All of lore.kernel.org
 help / color / mirror / Atom feed
From: Christian Couder <christian.couder@gmail.com>
To: Jonathan Nieder <jrnieder@gmail.com>
Cc: "Jonathan Tan" <jonathantanmy@google.com>,
	git <git@vger.kernel.org>, "Junio C Hamano" <gitster@pobox.com>,
	"Jeff King" <peff@peff.net>,
	"Ævar Arnfjörð Bjarmason" <avarab@gmail.com>
Subject: Re: [WIP 0/7] CDN offloading of fetch response
Date: Tue, 26 Feb 2019 09:30:28 +0100	[thread overview]
Message-ID: <CAP8UFD1tKNFO9wU8CbgNnSnQyvHYPsZMk1Bit2y1jxH4vk62qQ@mail.gmail.com> (raw)
In-Reply-To: <20190225234528.GD16965@google.com>

Hi,

On Tue, Feb 26, 2019 at 12:45 AM Jonathan Nieder <jrnieder@gmail.com> wrote:
>
> Christian Couder wrote:
> > On Sun, Feb 24, 2019 at 12:39 AM Jonathan Tan <jonathantanmy@google.com> wrote:
>
> > Especially I'd like to know what should the client do if they find out
> > that for example a repo that contains a lot of large files is
> > configured so that the large files should be fetched from a CDN that
> > the client cannot use?

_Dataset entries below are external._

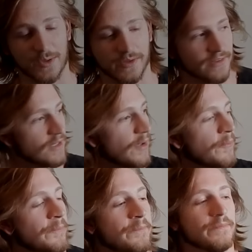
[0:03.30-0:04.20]
it
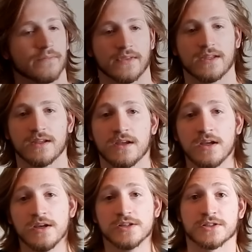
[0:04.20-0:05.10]
going?
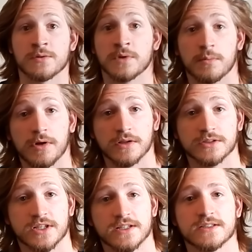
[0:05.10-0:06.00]
So I'm gonna
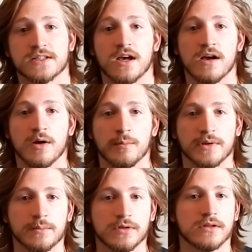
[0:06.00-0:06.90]
apologize.
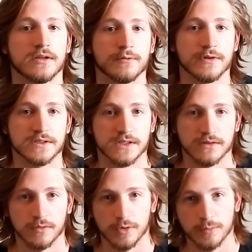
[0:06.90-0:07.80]
People are like fixing
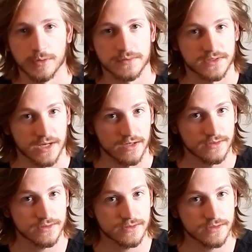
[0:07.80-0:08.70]
the room
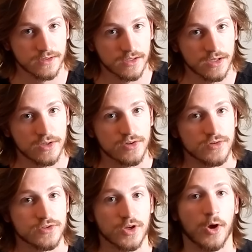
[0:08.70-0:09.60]
upstairs,
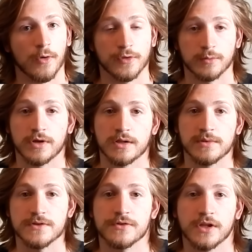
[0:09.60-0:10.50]
so they'll probably
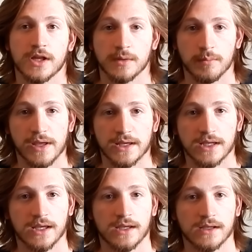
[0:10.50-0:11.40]
be drilling,
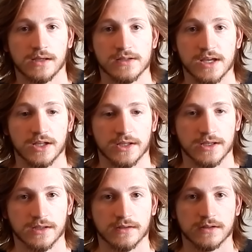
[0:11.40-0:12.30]
banging,
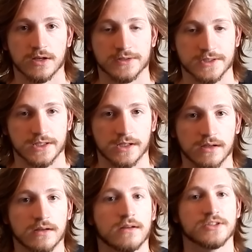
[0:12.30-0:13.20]
yelling, cursing.
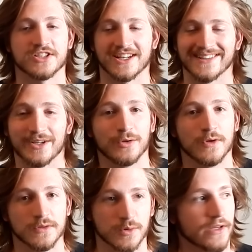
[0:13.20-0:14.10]
Just kidding. Who
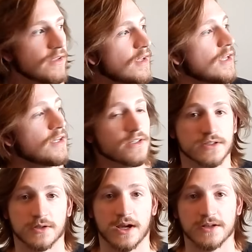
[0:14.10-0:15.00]
knows what?
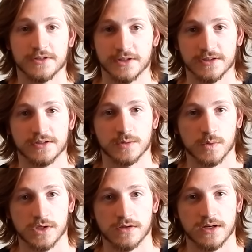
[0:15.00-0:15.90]
So yeah, just to
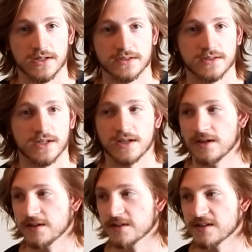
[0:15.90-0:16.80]
warn you guys.
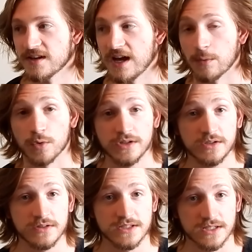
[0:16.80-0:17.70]
And I would
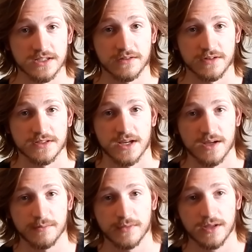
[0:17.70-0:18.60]
do this at a different
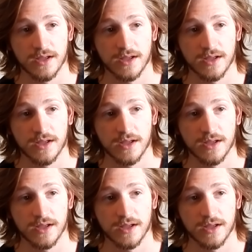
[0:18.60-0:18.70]
time,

Is the client forced to find or setup another
> > repo configured differently if the client still wants to use CDN
> > offloading?
>
> The example from that message:
>
>   For example I think the Great Firewall of China lets people in China
>   use GitHub.com but not Google.com. So if people start configuring
>   their repos on GitHub so that they send packs that contain Google.com
>   CDN URLs (or actually anything that the Firewall blocks), it might
>   create many problems for users in China if they don't have a way to
>   opt out of receiving packs with those kind of URLs.
>
> But the same thing can happen with redirects, with embedded assets in
> web pages, and so on.

I don't think it's the same situation, because the CDN offloading is
likely to be used for large objects that some hosting sites like
GitHub, GitLab and BitBucket might not be ok to have them store for
free on their machines. (I think the current limitations are around
10GB or 20GB, everything included, for each user.)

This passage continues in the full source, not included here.